For sound science in science fiction, its application in the real world, insights into the nature of society and how all three may affect the future, this brilliant anthology is a perfect storm with the reader at its eye.

(from the review by Bill Wright, in the April 2010 issue of Interstellar Ramjet Scoop: click here to download the issue [2MB approx])


The writing is excellent. Sometimes you forget to keep an eye out for that in humorous pieces, so I’ll mention it again: The writing is excellent. There’s thinky if you want thinky, there’s cheeky if you want cheeky and there’s some that are little more than wickedly phrased punch lines that sneak up and slap you in the face. So far I am most enamoured of “Downdraft” and “Working Girl” for equal and opposite reasons. And I think that conclusively solves the question of whether I prefer a theme or variety in my single-author collections. Mix it up! Skål!

(Thoraiya Dyer)


Overall, this is a very interesting collection. It’s well worth the money: the scattershot approach ensures that it’s got something for everyone. There’s plenty of science fiction, fantasy, a little horror, even some straight-up non-speculative fiction, and oodles of half-page instant punchline pieces.

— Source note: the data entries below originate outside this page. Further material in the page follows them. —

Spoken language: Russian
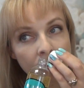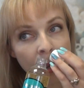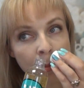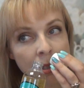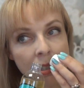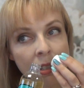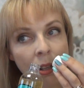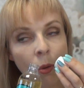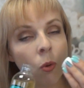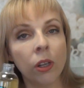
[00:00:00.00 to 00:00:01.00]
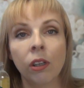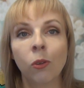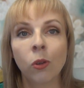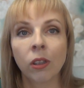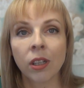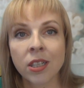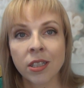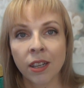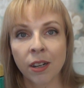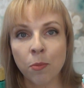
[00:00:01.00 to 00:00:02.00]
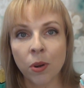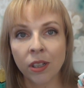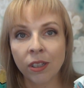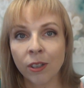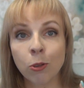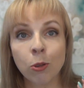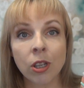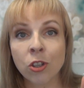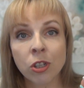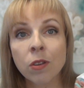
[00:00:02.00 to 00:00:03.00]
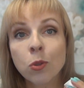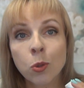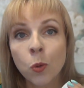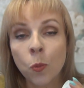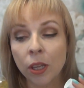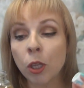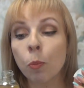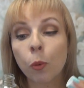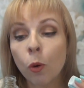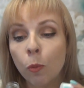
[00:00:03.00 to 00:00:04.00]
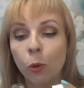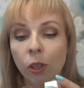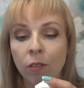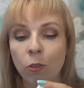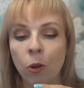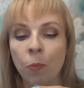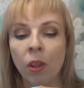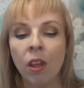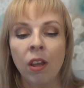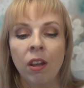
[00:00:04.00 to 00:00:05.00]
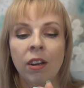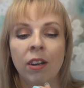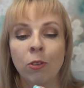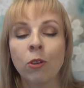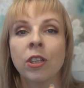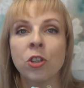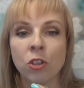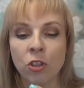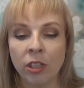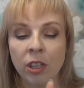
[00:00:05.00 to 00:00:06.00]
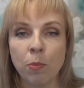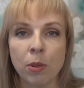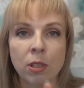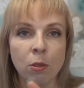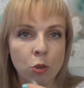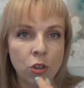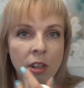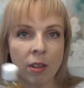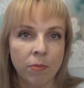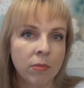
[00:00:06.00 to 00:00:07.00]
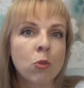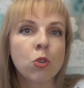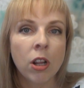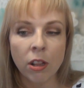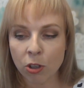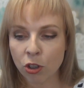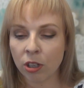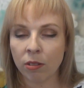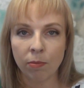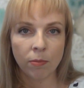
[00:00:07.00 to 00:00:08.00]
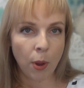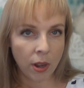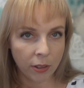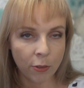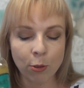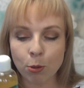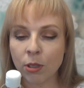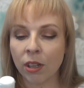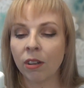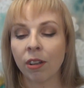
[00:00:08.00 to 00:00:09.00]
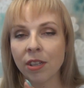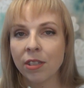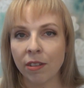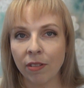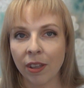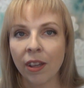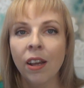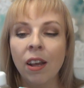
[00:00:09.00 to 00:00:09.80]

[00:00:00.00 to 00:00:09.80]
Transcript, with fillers: Мама сказала, ой, какой классный аромат. Я говорю, даже не вздумай, не пробуй его. А, ну, конечно же, она не послушала. Ну, жалко же, пахнет вкусно, красивый.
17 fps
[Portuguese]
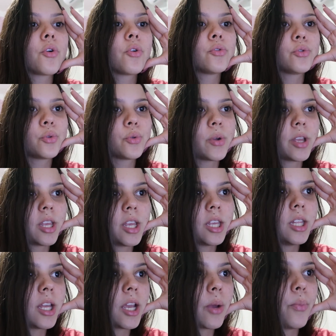vou continuar
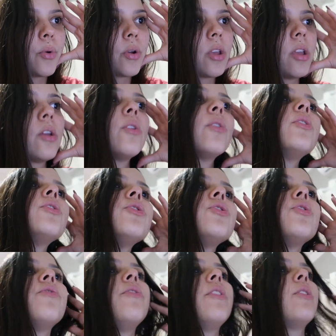aqui daqui a pouquinho a
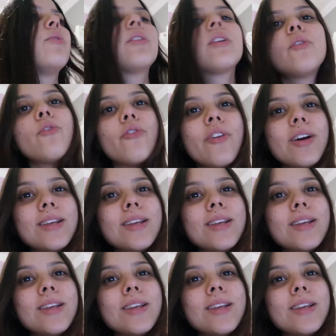gente vê o que eu vou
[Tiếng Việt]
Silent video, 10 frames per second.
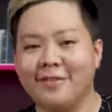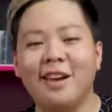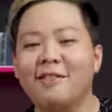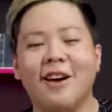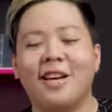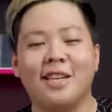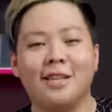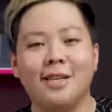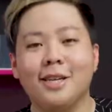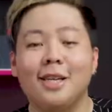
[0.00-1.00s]
thích
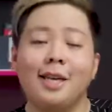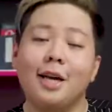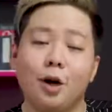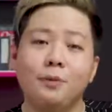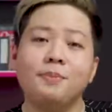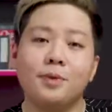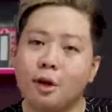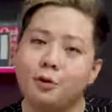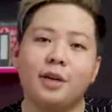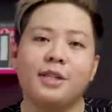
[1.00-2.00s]
thì đúng
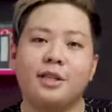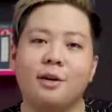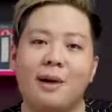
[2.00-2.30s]
con chuột này dành cho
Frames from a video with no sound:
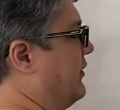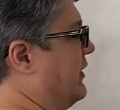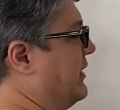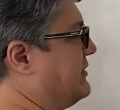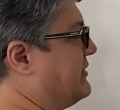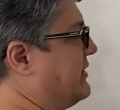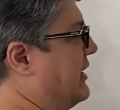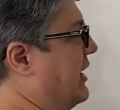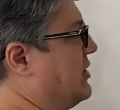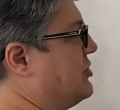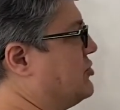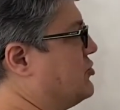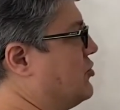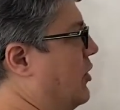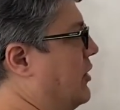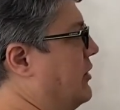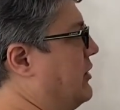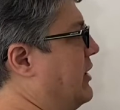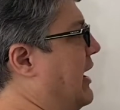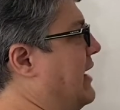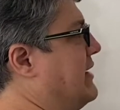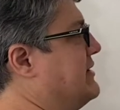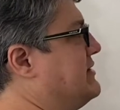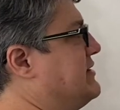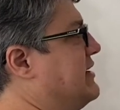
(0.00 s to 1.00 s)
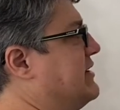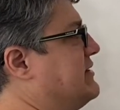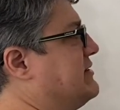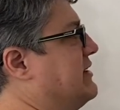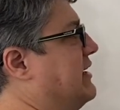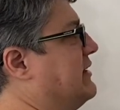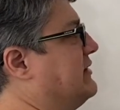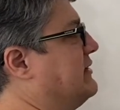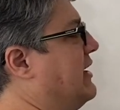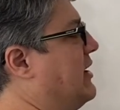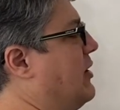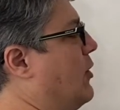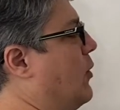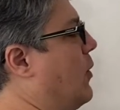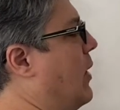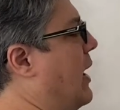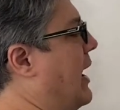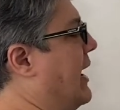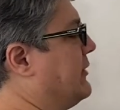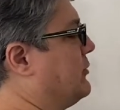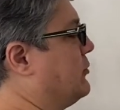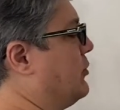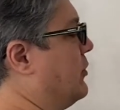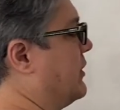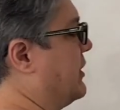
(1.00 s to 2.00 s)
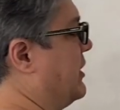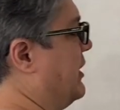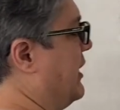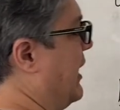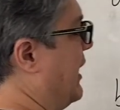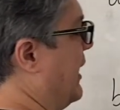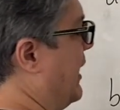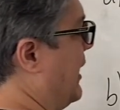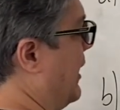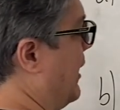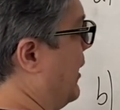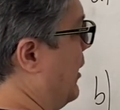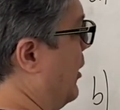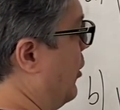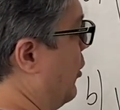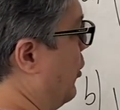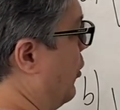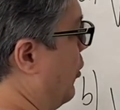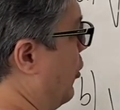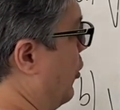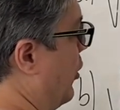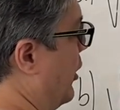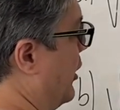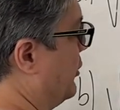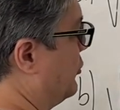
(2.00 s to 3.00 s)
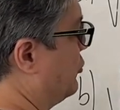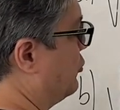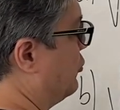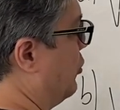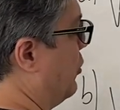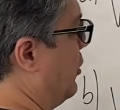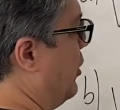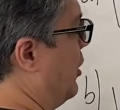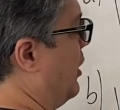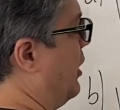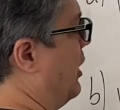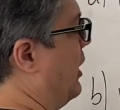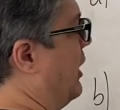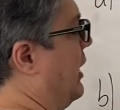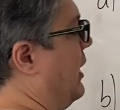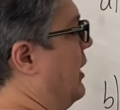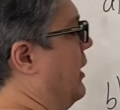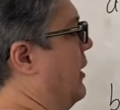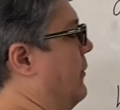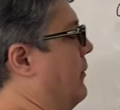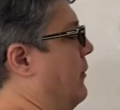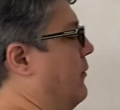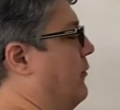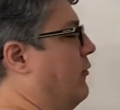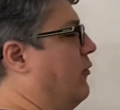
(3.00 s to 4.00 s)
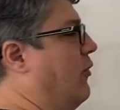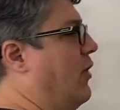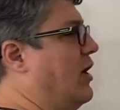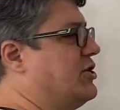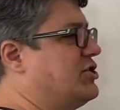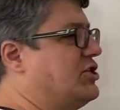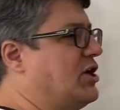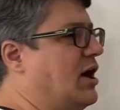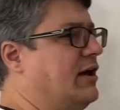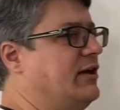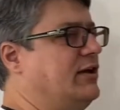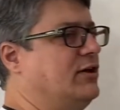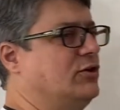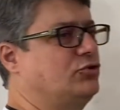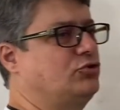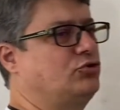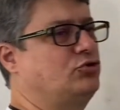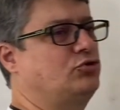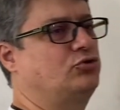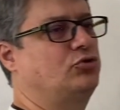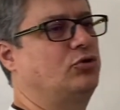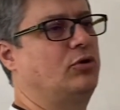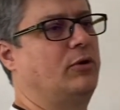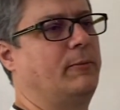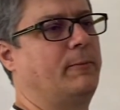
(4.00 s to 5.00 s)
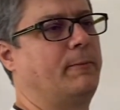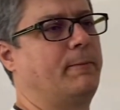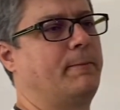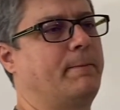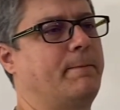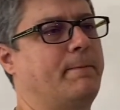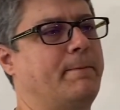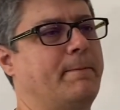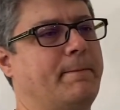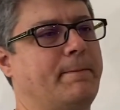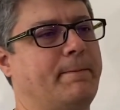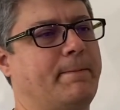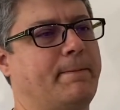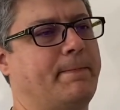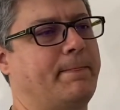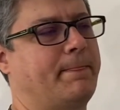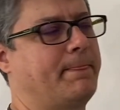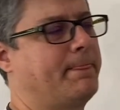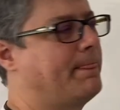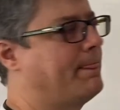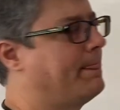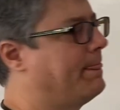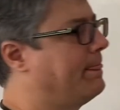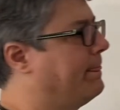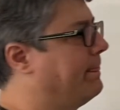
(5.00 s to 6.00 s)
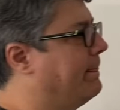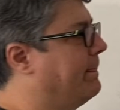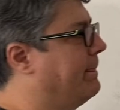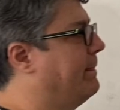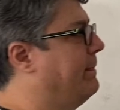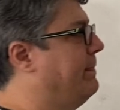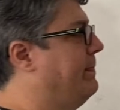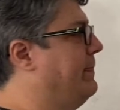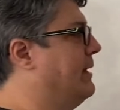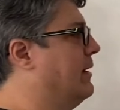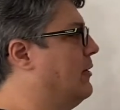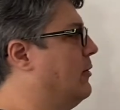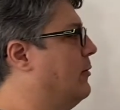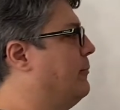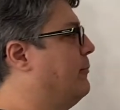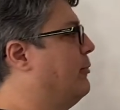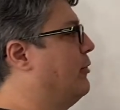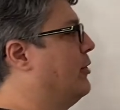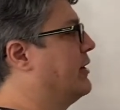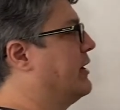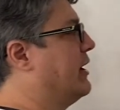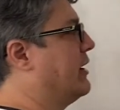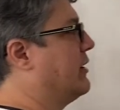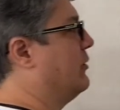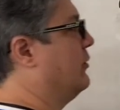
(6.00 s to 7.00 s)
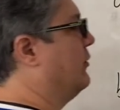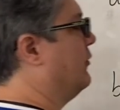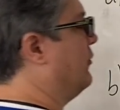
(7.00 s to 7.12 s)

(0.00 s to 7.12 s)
vezes raiz de 8, raiz de 64, que é 8. Vou achar isso? Não, por que, que eu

This anthology may in fact be the precursor of a new thing. Simon Petrie, I think, with all of his crackling wit and clever, referenced humour, his short, punchy tales and his classic idea-as-hero SF approach, may well be the first author I’ve yet seen who has been polished and sharpened into a true creation of the Internet era. ‘Rare, Unsigned Copy’ is an anthology which I read very easily from the tiny screen of a netbook computer, and somehow, it seemed all the more right to be doing so.

In other words, I suspect that this approach — and particularly, the prose, humour and style of Simon Petrie — is very likely the beginning of an avalanche, an uber-meme: the Way Of The Geek In Print.  And if you consider yourself net-savvy; if you enjoy mixing and mashing between video and movie and music and computer-game, you should definitely buy ‘Rare, Unsigned Copy,’ because Simon Petrie is very much One Of Us… and it will be very interesting to see where the author goes next.